§ What needs to be done:
What you return must match the records word for word, except that images are dropped.

§ Provided records:
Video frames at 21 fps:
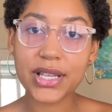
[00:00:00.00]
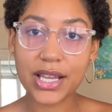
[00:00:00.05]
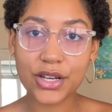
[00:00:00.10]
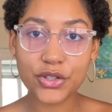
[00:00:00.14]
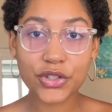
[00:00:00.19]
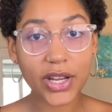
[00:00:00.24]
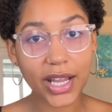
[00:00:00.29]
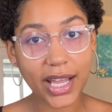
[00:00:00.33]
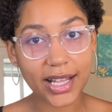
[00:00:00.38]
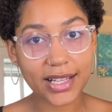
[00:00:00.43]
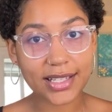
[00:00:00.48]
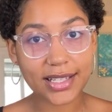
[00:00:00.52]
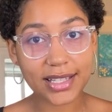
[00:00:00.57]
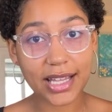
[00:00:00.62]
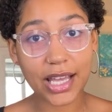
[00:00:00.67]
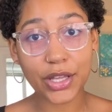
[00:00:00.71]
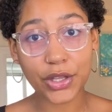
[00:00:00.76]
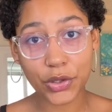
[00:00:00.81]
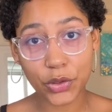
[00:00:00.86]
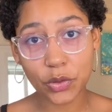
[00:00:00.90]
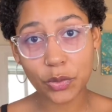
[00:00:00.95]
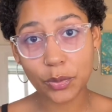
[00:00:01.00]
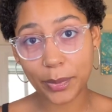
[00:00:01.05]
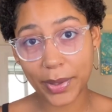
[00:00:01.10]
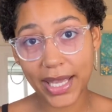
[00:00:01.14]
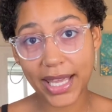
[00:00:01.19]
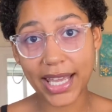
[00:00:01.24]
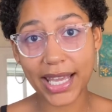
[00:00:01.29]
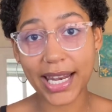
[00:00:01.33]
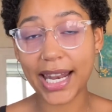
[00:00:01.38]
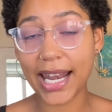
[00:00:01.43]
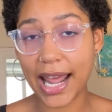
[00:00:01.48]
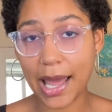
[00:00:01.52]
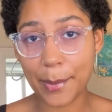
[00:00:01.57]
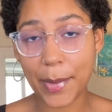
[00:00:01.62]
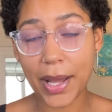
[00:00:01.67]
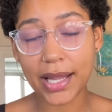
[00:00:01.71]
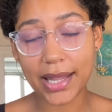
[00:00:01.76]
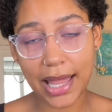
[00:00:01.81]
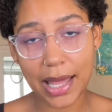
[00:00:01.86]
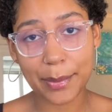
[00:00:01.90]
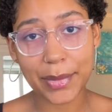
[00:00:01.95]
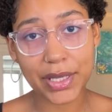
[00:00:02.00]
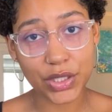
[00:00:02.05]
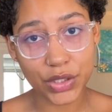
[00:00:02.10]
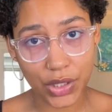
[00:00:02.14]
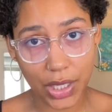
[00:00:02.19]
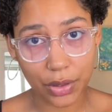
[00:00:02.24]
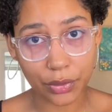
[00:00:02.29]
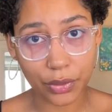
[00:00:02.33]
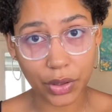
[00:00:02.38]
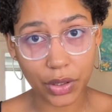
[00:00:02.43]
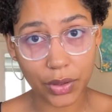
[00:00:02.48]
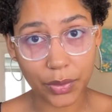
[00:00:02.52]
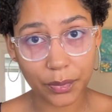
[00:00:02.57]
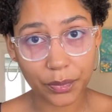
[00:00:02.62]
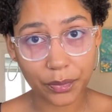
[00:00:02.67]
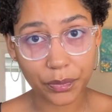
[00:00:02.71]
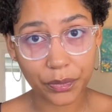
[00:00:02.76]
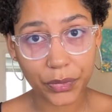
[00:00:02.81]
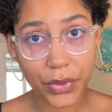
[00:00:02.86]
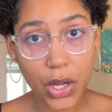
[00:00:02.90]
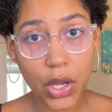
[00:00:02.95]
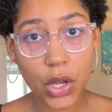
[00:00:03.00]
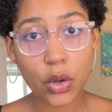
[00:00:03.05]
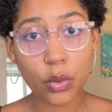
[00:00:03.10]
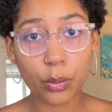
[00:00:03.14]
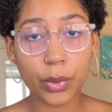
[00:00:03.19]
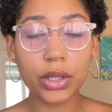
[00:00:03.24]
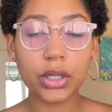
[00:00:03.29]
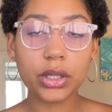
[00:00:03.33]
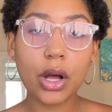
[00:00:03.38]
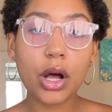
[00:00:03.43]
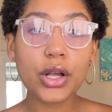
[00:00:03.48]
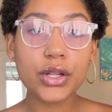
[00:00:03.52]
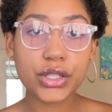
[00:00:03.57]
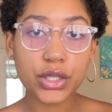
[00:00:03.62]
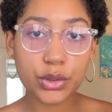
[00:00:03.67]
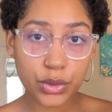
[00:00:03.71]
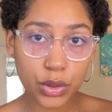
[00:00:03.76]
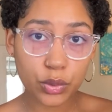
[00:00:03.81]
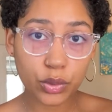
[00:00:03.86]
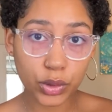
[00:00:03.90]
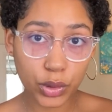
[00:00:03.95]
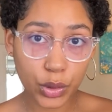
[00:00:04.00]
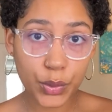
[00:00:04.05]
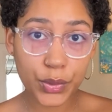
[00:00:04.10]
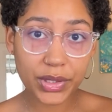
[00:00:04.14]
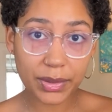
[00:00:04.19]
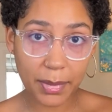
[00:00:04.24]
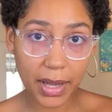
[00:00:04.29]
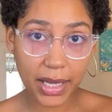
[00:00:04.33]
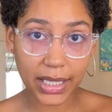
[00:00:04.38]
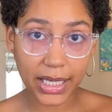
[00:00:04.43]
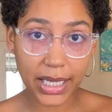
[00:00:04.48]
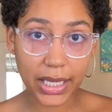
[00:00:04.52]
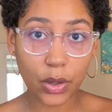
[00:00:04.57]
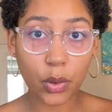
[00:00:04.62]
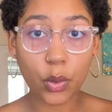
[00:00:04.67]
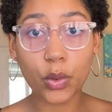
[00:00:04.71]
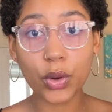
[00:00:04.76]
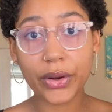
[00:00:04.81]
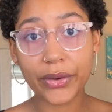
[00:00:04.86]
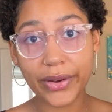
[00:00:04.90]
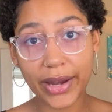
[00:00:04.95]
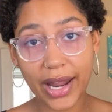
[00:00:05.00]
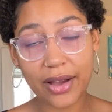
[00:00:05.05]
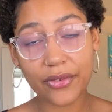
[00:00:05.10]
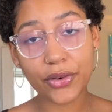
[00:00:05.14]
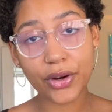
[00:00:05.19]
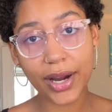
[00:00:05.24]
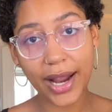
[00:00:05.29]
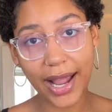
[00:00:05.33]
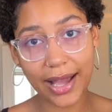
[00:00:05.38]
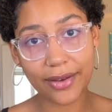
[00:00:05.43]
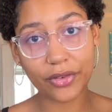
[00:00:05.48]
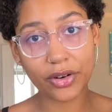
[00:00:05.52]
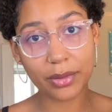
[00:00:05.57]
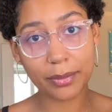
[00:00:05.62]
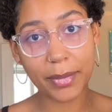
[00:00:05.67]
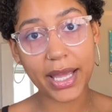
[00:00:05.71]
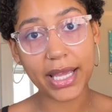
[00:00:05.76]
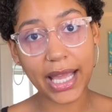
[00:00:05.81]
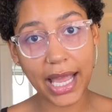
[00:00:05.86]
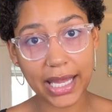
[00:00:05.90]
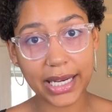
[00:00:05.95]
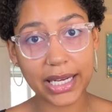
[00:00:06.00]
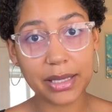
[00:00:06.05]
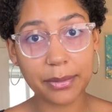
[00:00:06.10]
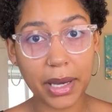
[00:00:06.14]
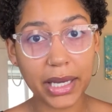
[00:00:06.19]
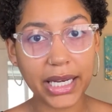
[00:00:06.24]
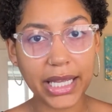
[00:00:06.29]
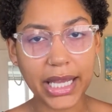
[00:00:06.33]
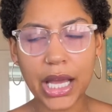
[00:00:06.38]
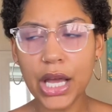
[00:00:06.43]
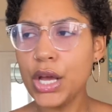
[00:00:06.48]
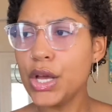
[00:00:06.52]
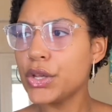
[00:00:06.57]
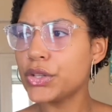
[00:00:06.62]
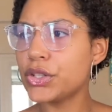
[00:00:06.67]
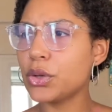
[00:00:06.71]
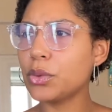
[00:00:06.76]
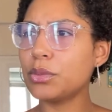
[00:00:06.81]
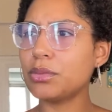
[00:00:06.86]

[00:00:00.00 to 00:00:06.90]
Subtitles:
chance that you being in an MLM in general will cause you to lose money or never ever make any money. So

§ Response box:
Video frames at 21 fps:
[00:00:00.00]
[00:00:00.05]
[00:00:00.10]
[00:00:00.14]
[00:00:00.19]
[00:00:00.24]
[00:00:00.29]
[00:00:00.33]
[00:00:00.38]
[00:00:00.43]
[00:00:00.48]
[00:00:00.52]
[00:00:00.57]
[00:00:00.62]
[00:00:00.67]
[00:00:00.71]
[00:00:00.76]
[00:00:00.81]
[00:00:00.86]
[00:00:00.90]
[00:00:00.95]
[00:00:01.00]
[00:00:01.05]
[00:00:01.10]
[00:00:01.14]
[00:00:01.19]
[00:00:01.24]
[00:00:01.29]
[00:00:01.33]
[00:00:01.38]
[00:00:01.43]
[00:00:01.48]
[00:00:01.52]
[00:00:01.57]
[00:00:01.62]
[00:00:01.67]
[00:00:01.71]
[00:00:01.76]
[00:00:01.81]
[00:00:01.86]
[00:00:01.90]
[00:00:01.95]
[00:00:02.00]
[00:00:02.05]
[00:00:02.10]
[00:00:02.14]
[00:00:02.19]
[00:00:02.24]
[00:00:02.29]
[00:00:02.33]
[00:00:02.38]
[00:00:02.43]
[00:00:02.48]
[00:00:02.52]
[00:00:02.57]
[00:00:02.62]
[00:00:02.67]
[00:00:02.71]
[00:00:02.76]
[00:00:02.81]
[00:00:02.86]
[00:00:02.90]
[00:00:02.95]
[00:00:03.00]
[00:00:03.05]
[00:00:03.10]
[00:00:03.14]
[00:00:03.19]
[00:00:03.24]
[00:00:03.29]
[00:00:03.33]
[00:00:03.38]
[00:00:03.43]
[00:00:03.48]
[00:00:03.52]
[00:00:03.57]
[00:00:03.62]
[00:00:03.67]
[00:00:03.71]
[00:00:03.76]
[00:00:03.81]
[00:00:03.86]
[00:00:03.90]
[00:00:03.95]
[00:00:04.00]
[00:00:04.05]
[00:00:04.10]
[00:00:04.14]
[00:00:04.19]
[00:00:04.24]
[00:00:04.29]
[00:00:04.33]
[00:00:04.38]
[00:00:04.43]
[00:00:04.48]
[00:00:04.52]
[00:00:04.57]
[00:00:04.62]
[00:00:04.67]
[00:00:04.71]
[00:00:04.76]
[00:00:04.81]
[00:00:04.86]
[00:00:04.90]
[00:00:04.95]
[00:00:05.00]
[00:00:05.05]
[00:00:05.10]
[00:00:05.14]
[00:00:05.19]
[00:00:05.24]
[00:00:05.29]
[00:00:05.33]
[00:00:05.38]
[00:00:05.43]
[00:00:05.48]
[00:00:05.52]
[00:00:05.57]
[00:00:05.62]
[00:00:05.67]
[00:00:05.71]
[00:00:05.76]
[00:00:05.81]
[00:00:05.86]
[00:00:05.90]
[00:00:05.95]
[00:00:06.00]
[00:00:06.05]
[00:00:06.10]
[00:00:06.14]
[00:00:06.19]
[00:00:06.24]
[00:00:06.29]
[00:00:06.33]
[00:00:06.38]
[00:00:06.43]
[00:00:06.48]
[00:00:06.52]
[00:00:06.57]
[00:00:06.62]
[00:00:06.67]
[00:00:06.71]
[00:00:06.76]
[00:00:06.81]
[00:00:06.86]

[00:00:00.00 to 00:00:06.90]
Subtitles:
chance that you being in an MLM in general will cause you to lose money or never ever make any money. So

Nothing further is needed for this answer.